(EXERCISE GOAL) Make an exact copy of the entries, taking out every picture.

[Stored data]

= = =

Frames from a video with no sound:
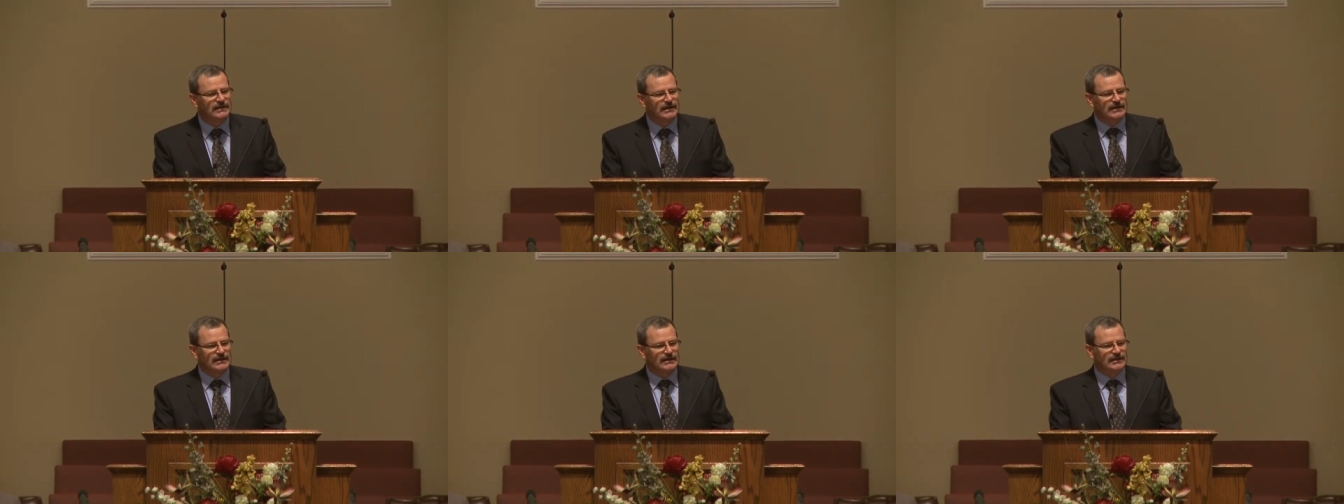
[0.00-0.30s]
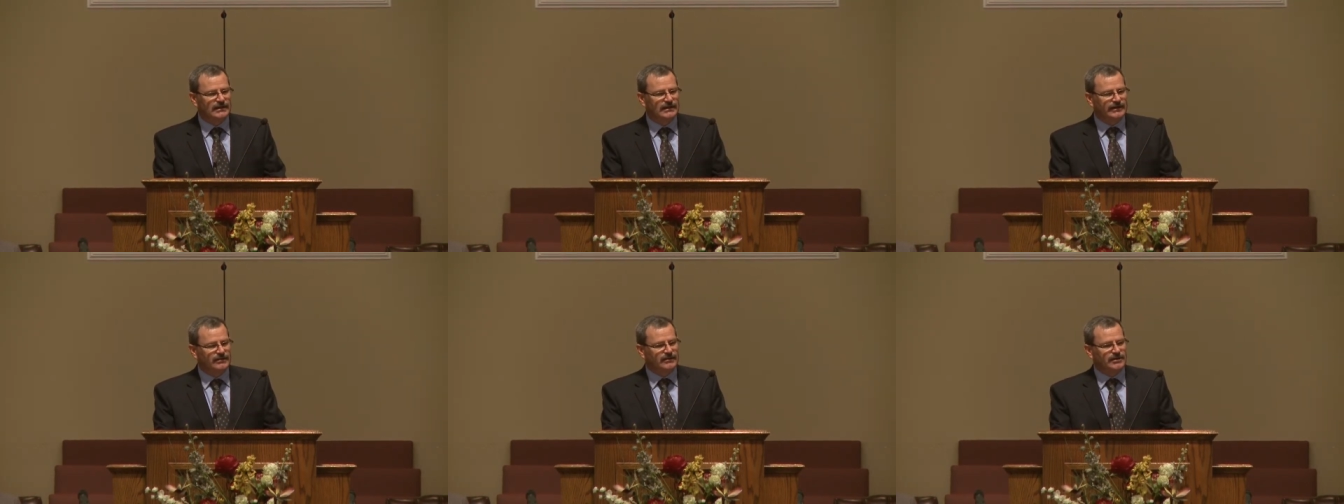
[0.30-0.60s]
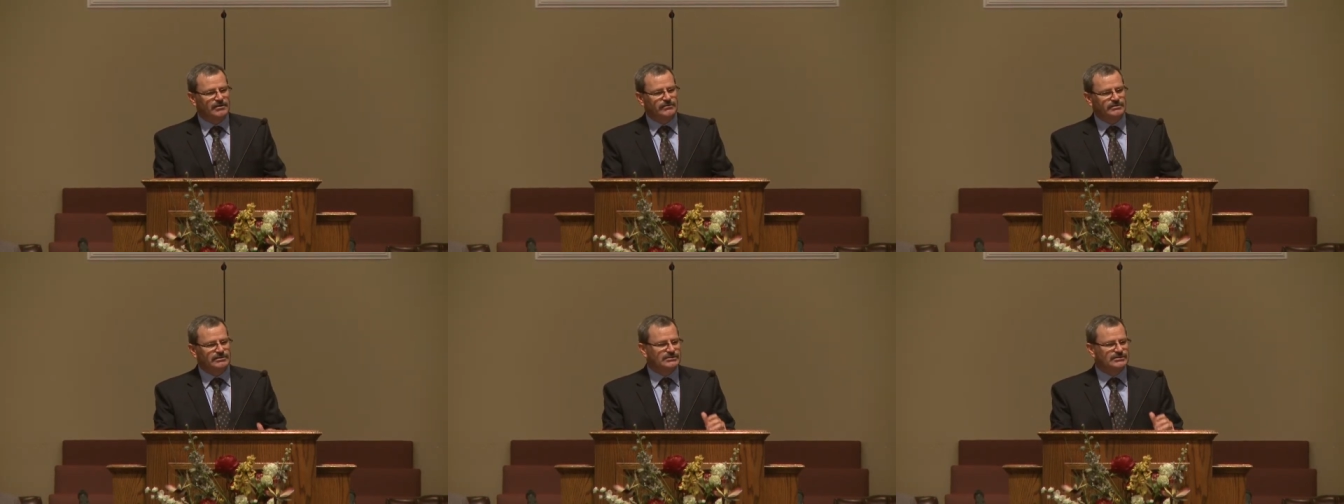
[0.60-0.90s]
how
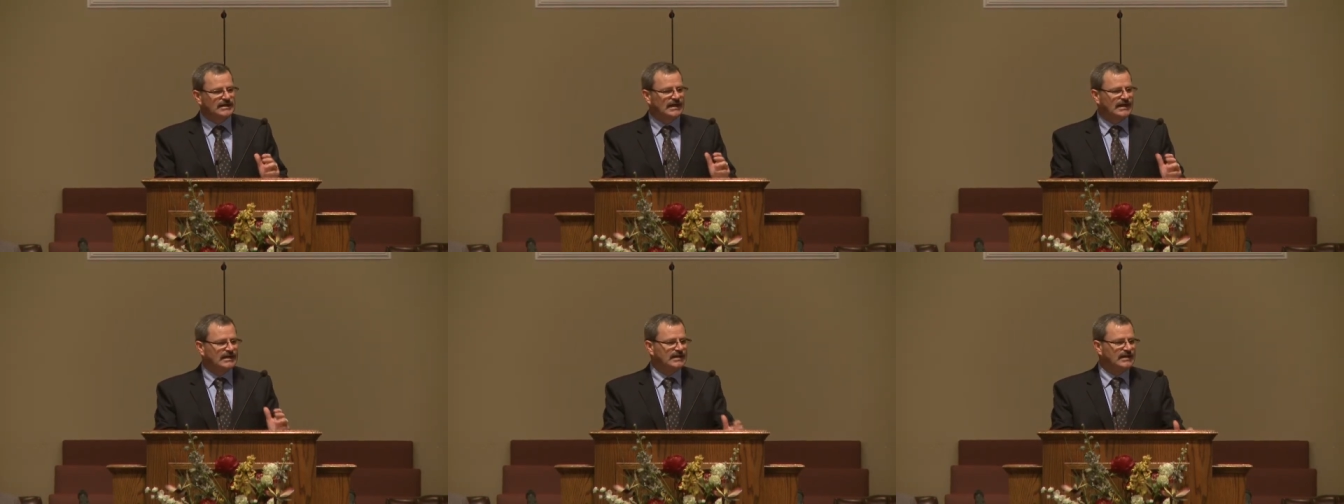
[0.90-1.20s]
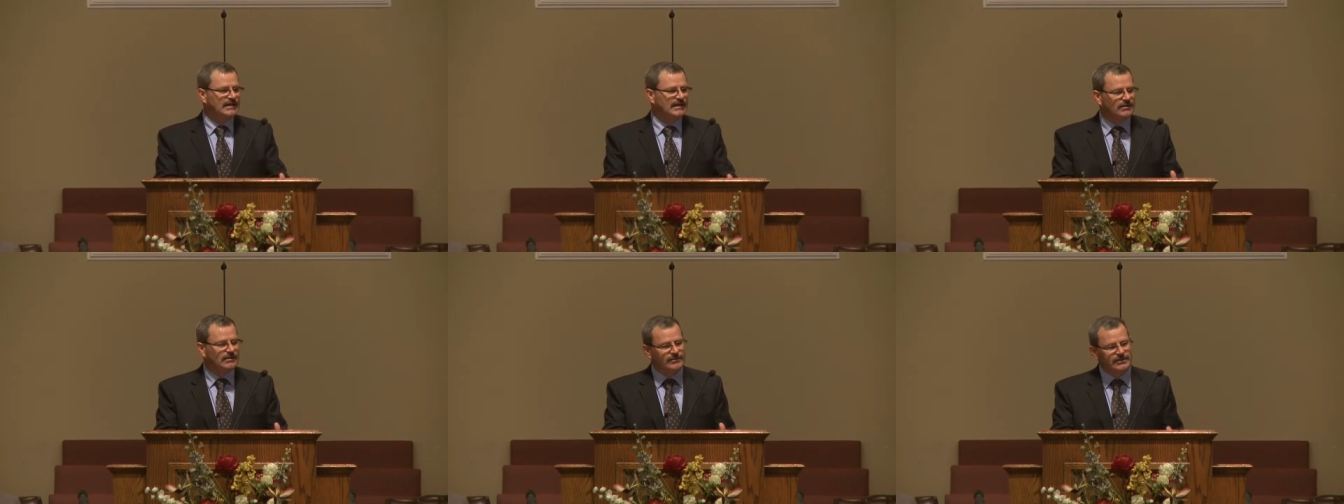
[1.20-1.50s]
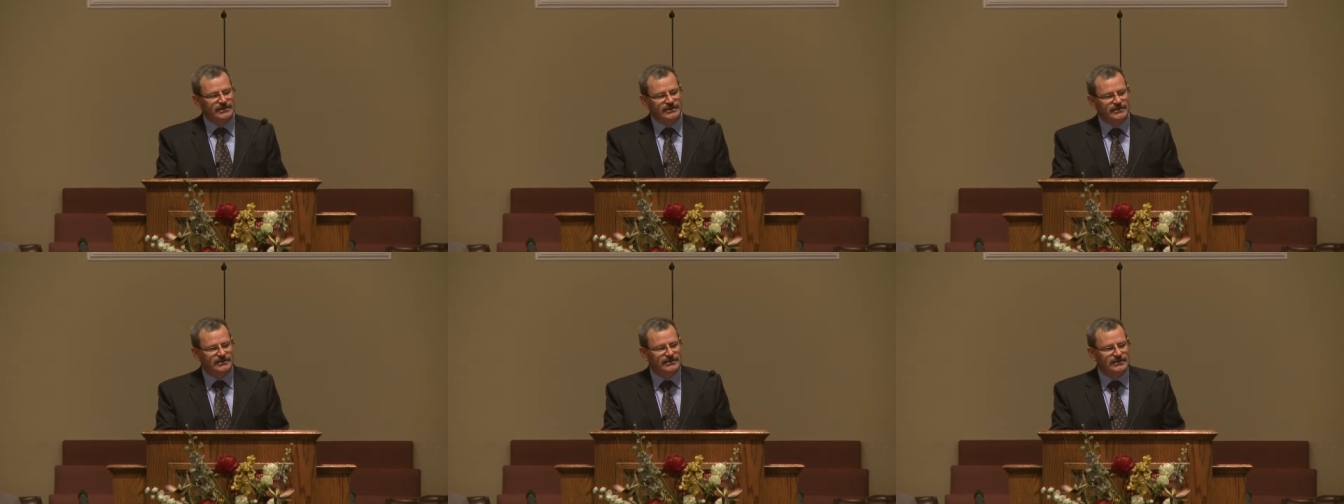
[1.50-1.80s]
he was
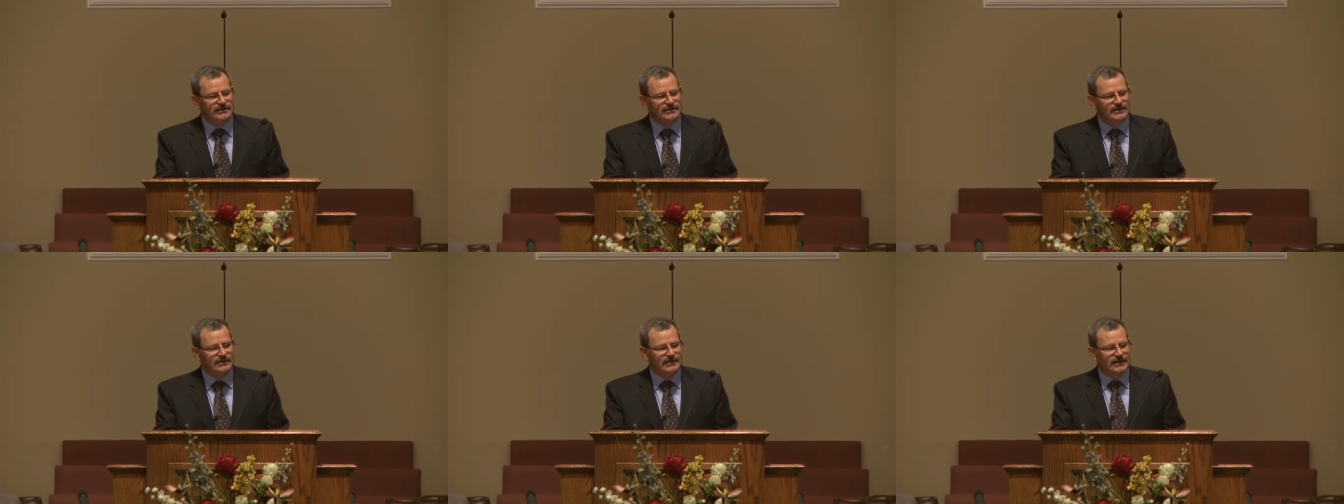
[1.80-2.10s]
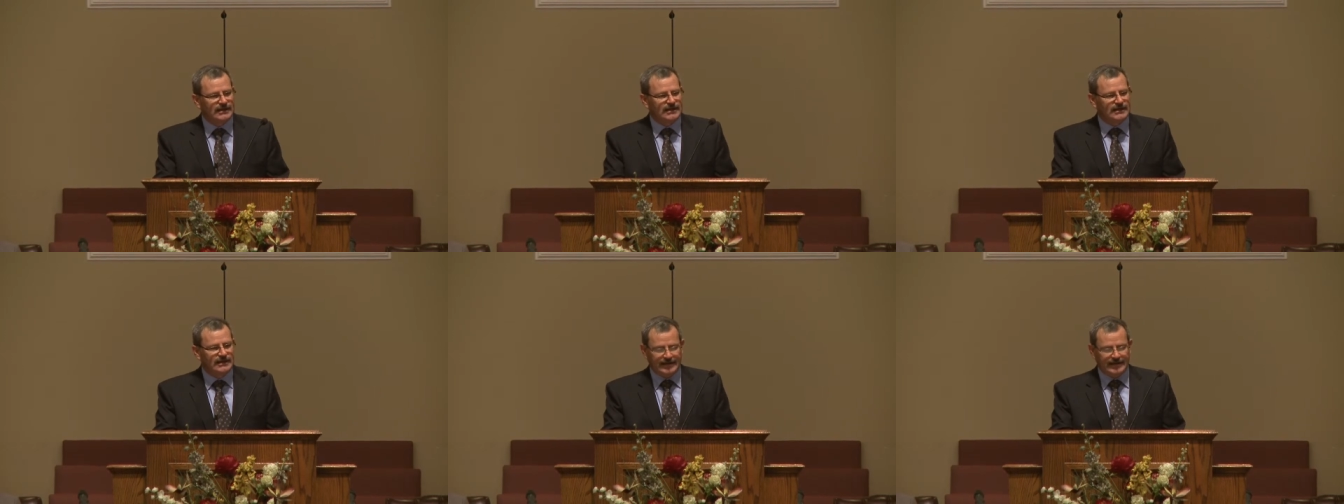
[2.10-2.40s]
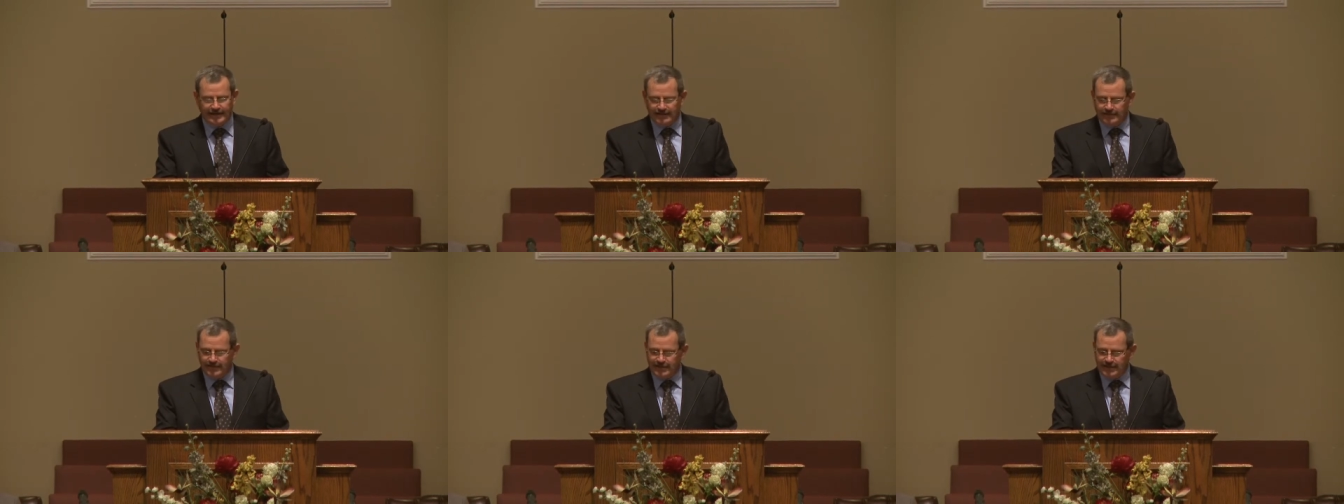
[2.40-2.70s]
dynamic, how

= = =

(PROBLEM SOLUTION)
Frames from a video with no sound:
[0.00-0.30s]
[0.30-0.60s]
[0.60-0.90s]
how
[0.90-1.20s]
[1.20-1.50s]
[1.50-1.80s]
he was
[1.80-2.10s]
[2.10-2.40s]
[2.40-2.70s]
dynamic, how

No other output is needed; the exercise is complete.